Task details:
The required output is the lines below from the line containing "[0:10.50-0:11.50]" to the line containing "[0:16.50-0:17.50]", inclusive, retyped exactly. No other lines belong in it.

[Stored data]
================
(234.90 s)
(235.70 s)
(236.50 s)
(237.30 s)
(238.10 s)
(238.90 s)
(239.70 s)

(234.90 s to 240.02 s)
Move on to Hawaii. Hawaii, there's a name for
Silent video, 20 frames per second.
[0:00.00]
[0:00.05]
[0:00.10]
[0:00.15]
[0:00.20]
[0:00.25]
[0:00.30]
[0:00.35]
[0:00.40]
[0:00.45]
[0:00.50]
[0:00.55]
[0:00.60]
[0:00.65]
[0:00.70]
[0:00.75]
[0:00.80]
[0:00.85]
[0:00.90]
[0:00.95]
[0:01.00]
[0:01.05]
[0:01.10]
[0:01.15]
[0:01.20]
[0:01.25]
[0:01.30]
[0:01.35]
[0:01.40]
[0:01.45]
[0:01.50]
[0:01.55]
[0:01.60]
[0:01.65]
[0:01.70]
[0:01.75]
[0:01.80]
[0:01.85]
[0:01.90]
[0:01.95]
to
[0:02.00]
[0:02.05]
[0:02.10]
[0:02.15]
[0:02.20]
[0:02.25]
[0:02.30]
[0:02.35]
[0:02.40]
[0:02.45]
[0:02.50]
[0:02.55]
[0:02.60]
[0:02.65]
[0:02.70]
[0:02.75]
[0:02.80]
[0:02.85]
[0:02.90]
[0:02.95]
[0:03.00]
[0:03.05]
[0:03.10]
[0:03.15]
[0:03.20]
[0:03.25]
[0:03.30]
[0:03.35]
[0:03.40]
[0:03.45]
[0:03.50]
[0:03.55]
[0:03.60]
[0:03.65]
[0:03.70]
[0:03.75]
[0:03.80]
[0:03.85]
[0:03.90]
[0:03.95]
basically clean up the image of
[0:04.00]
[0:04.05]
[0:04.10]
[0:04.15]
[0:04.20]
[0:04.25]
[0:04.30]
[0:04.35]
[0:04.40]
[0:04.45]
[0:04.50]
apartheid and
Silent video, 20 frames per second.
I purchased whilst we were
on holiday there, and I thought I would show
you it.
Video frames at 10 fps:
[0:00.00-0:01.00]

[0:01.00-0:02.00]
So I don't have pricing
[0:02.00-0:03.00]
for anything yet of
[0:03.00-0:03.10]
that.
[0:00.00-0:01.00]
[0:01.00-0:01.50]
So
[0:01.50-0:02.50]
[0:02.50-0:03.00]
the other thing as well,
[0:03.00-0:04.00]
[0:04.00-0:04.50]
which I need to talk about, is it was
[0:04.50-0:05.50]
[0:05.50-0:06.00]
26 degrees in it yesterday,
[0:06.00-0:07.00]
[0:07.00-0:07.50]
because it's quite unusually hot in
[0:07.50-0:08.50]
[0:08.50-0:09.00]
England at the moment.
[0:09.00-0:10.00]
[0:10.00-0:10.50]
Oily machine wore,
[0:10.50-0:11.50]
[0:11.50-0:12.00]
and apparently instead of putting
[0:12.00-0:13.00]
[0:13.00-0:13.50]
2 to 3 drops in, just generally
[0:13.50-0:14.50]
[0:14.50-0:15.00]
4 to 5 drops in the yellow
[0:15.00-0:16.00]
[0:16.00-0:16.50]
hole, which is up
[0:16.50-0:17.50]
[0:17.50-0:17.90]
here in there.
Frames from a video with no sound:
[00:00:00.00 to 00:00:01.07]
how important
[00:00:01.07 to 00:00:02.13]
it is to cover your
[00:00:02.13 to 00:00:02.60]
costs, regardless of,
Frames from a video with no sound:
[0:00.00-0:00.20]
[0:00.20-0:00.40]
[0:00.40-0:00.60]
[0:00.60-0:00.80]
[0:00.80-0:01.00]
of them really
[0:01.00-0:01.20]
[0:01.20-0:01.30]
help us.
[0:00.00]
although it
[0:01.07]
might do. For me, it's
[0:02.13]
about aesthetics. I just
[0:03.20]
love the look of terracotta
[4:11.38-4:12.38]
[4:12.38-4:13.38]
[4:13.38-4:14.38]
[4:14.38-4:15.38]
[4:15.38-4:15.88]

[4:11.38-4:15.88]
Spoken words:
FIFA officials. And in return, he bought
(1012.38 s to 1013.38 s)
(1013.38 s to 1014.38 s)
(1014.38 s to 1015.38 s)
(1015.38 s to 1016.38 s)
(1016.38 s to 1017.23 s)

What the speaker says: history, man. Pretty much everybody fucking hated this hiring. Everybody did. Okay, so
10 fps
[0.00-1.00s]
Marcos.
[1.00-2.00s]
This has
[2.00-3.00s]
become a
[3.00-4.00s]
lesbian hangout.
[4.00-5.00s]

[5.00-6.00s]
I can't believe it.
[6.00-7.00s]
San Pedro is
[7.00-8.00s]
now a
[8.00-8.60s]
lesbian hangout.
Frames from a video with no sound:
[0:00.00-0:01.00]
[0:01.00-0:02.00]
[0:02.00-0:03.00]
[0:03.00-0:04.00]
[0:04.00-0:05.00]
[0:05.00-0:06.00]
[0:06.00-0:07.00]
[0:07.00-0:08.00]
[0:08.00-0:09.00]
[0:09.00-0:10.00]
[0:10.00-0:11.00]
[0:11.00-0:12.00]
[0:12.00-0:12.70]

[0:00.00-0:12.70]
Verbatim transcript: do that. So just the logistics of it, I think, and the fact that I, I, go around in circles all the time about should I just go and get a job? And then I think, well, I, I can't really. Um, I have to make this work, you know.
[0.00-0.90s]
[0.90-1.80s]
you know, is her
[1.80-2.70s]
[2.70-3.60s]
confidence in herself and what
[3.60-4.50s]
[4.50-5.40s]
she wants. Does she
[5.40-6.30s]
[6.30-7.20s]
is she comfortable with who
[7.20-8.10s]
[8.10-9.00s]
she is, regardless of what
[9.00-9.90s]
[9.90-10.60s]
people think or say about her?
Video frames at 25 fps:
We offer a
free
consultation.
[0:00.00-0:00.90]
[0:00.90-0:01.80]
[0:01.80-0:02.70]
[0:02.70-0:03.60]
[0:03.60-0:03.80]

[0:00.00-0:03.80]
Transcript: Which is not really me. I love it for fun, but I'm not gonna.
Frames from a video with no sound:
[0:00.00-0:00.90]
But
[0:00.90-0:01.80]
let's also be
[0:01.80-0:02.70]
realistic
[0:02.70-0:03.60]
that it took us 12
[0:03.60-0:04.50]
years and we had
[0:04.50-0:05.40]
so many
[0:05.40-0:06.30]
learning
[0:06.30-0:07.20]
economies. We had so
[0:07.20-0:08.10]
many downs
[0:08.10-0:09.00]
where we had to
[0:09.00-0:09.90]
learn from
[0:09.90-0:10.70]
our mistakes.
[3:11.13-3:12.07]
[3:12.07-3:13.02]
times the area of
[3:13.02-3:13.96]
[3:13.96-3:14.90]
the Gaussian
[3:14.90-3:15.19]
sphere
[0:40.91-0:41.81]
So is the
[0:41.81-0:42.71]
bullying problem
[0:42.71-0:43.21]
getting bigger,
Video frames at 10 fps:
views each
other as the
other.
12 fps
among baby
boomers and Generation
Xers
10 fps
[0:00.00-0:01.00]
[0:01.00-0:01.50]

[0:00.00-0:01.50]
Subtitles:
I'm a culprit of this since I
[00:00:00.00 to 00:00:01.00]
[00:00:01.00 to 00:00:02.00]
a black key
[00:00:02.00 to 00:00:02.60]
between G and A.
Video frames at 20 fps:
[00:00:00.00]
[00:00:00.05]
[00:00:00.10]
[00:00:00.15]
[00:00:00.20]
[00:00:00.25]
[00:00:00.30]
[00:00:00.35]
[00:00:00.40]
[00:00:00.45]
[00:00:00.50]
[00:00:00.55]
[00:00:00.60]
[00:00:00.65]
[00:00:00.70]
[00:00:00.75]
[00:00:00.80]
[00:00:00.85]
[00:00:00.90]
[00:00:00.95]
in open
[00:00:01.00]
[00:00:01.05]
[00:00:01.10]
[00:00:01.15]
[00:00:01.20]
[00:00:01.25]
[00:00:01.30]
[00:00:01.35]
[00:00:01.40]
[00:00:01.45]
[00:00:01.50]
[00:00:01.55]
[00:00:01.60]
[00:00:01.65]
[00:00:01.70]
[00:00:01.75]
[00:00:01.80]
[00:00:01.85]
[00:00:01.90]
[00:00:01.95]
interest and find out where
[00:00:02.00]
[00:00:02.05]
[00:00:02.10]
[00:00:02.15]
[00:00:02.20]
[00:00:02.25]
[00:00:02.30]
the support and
================
Response to this task:
[0:10.50-0:11.50]
[0:11.50-0:12.00]
and apparently instead of putting
[0:12.00-0:13.00]
[0:13.00-0:13.50]
2 to 3 drops in, just generally
[0:13.50-0:14.50]
[0:14.50-0:15.00]
4 to 5 drops in the yellow
[0:15.00-0:16.00]
[0:16.00-0:16.50]
hole, which is up
[0:16.50-0:17.50]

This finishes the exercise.